You are my other self

By Msgr. Arturo Bañuelas

I come from the border communities of El Paso-Juárez. I have seen a lot of suffering in the immigrants who cross the border, and I have heard many lies about them and about immigration.  Despite all the lies I feel optimistic, because this is our time, this is Latino time. We are coming of age and we want to help fashion a new nation: one that is more just, equal, and free for all citizens, especially the poorest.

But we will need to do this the Latino way, grounded in a new vision we inherited from our indigenous ancestors who said: “Tú eres mi otro yo”, you are my other self. This is a profound spiritual vision of life, an economic program for justice, a cultural solution for peace, and an authentic reform for human dignity.

Tú eres mi otro yo is the Latino way. We are linked as one. We stand together, or fall together. We are each other, and we need to help each other. Our ancestors teach us: if I despise you, I despise myself.

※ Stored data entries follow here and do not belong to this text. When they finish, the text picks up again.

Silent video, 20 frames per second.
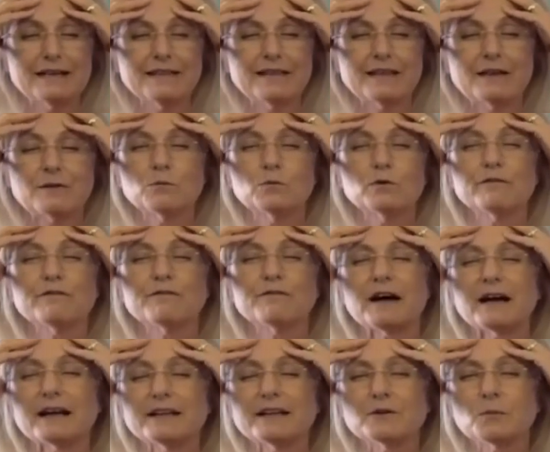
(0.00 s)
That we'll
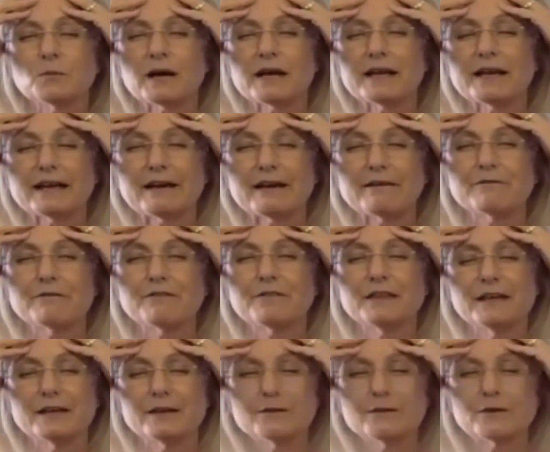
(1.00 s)
find a way to have
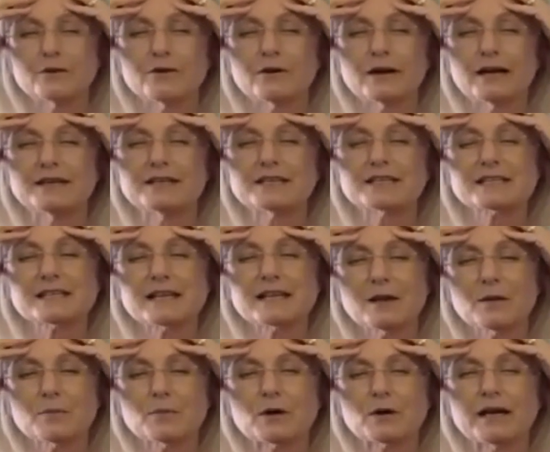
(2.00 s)
theater and to
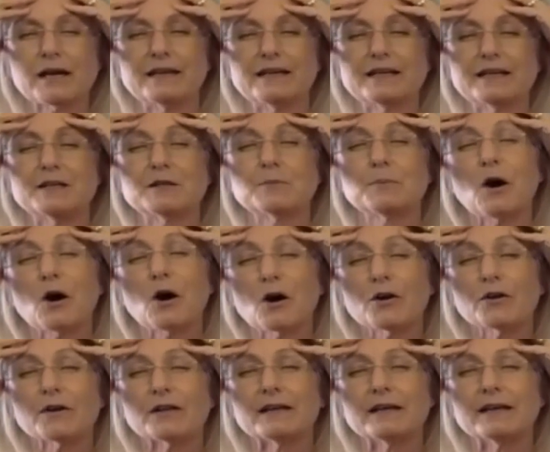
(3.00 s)
celebrate and to
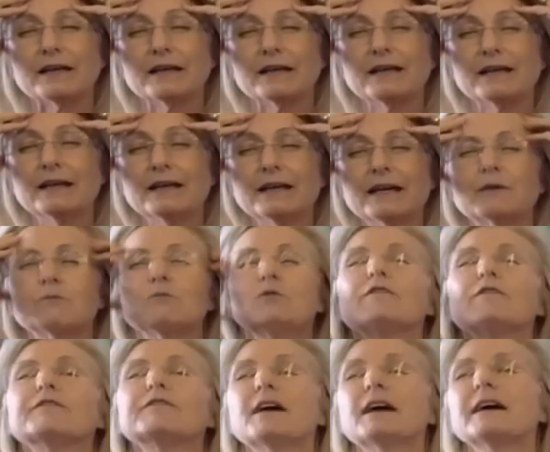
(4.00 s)
party, and we'll
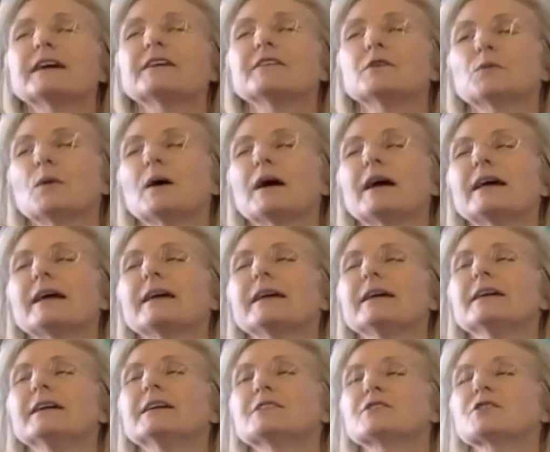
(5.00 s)
find a
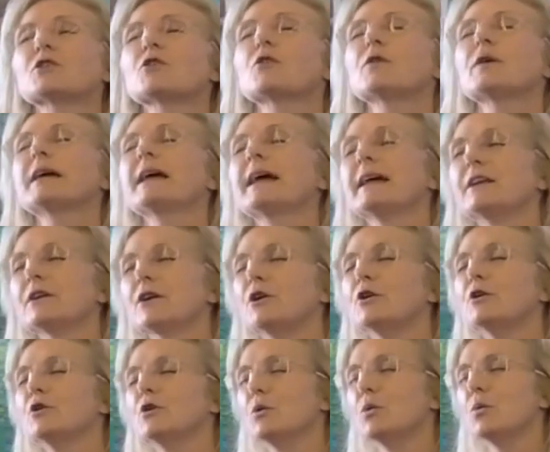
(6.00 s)
way to create a
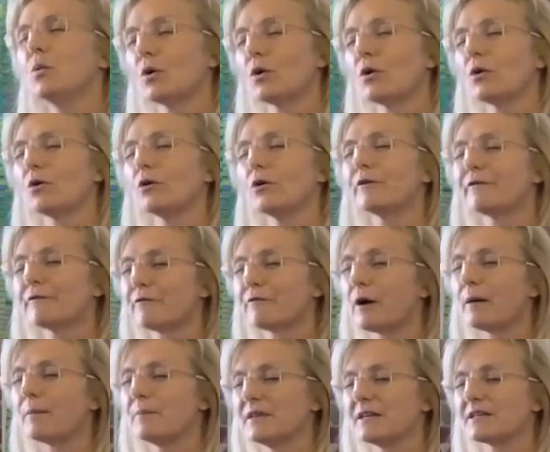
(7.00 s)
new world
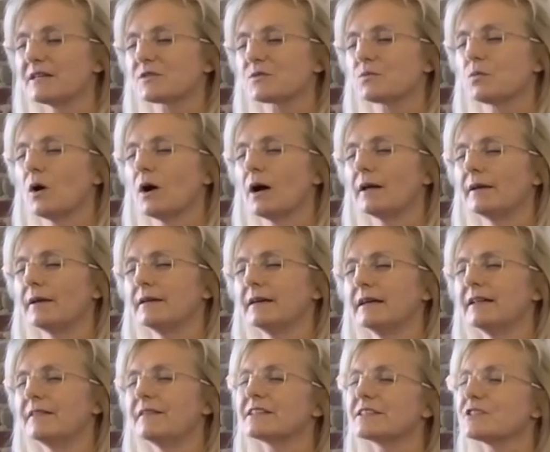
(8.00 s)
from this one.
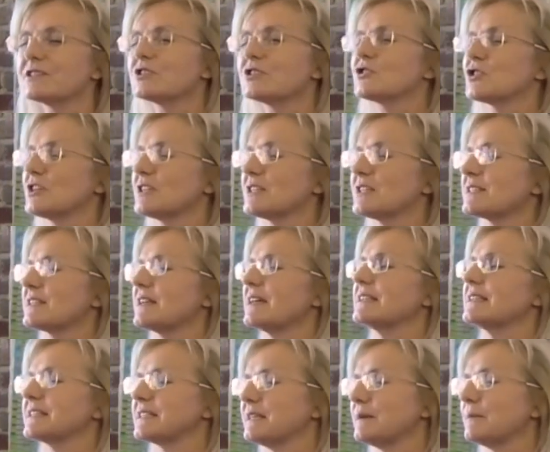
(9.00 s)
This is just a
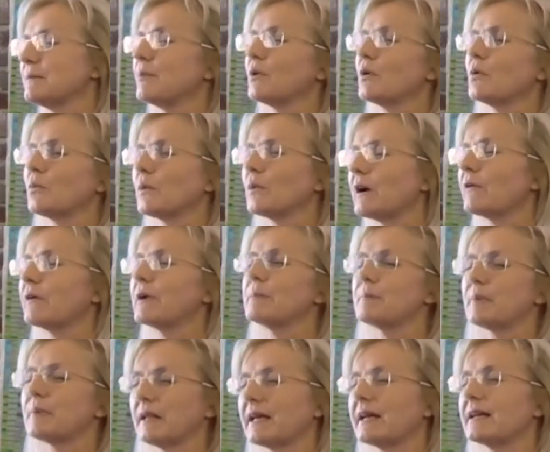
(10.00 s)
temporary
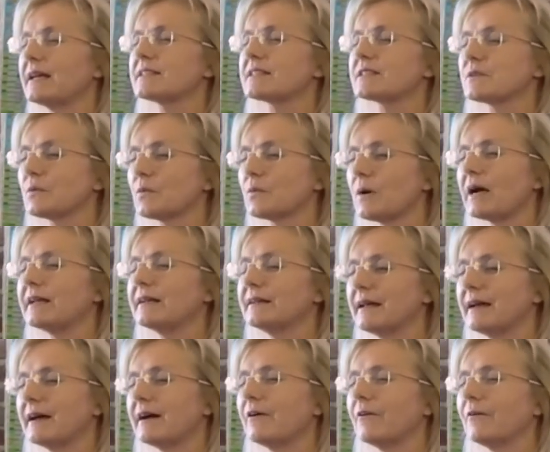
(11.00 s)
place right
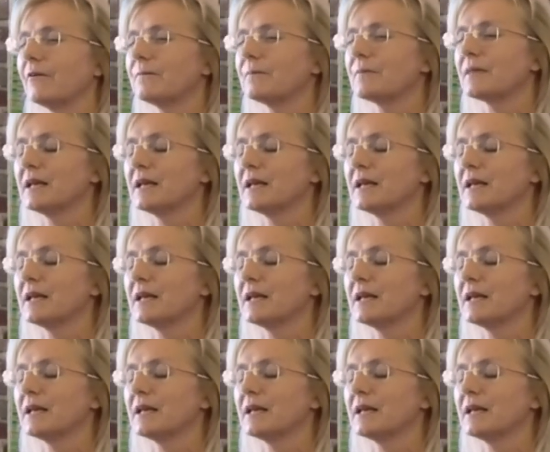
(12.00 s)
now.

And if I promote the good in you, I promote the goodness in me and everyone else.

Our fathers, mothers, and abuelos, have always taught us what Christ teaches us: that we were made good and for good. When we see life in this decidedly Latino world view, we discover that there are more good people in the world than bad, that the world is in truth moving toward this oneness. This is the Latino good news.

I believe that our greatest meaning in life comes from our solidarity with others, especially the struggling poorest among us. As long as they do not eat, have health care, get a good education, live in decent housing, get treated with respect and dignity, then we all remain incomplete in ourselves and as a nation.

Msgr. Bañelas with Carmen F. Aguinaco and Bill Sadlier Dinger after delivering his speech at
Roots & Wings National Congress 2010.

In a time of such propaganda, lies, drastic poverty, violence, racism, and war, in this time when human life seems to be dirt cheap, we must proclaim that each person matters, that they matter enormously to us because tú eres mi otro yo.

As a Latino from the border I have reason to feel optimistic about life and our future because in us we carry this deep Latino desire to live out our God-given oneness: at the end of all our human struggles, we will see that it is our oneness that will win over lies, division, hate, and racism. In the end the glory will go to those who know how to embrace tú eres mi otro yo.
This immoral wall along our border and in our nation´s heart is causing moral damage to the nation´s soul with long term consequences. It says we have stopped dreaming of the possibility to help each other as human beings in the land of the free.

This is an historic moment for us. We have never been this close to immigration reform and we are not backing down because we are not afraid of those who oppose us. I have seen in the face of Latinos all over the country that we are ready to show our resolve, our conviction, and our dedication to the immigrants and to reform. I still believe in the dream of a better, more just America for everyone. Hope runs through our veins and the cause of reform endures in our hearts. We are a proud people and filled with great faith and hope.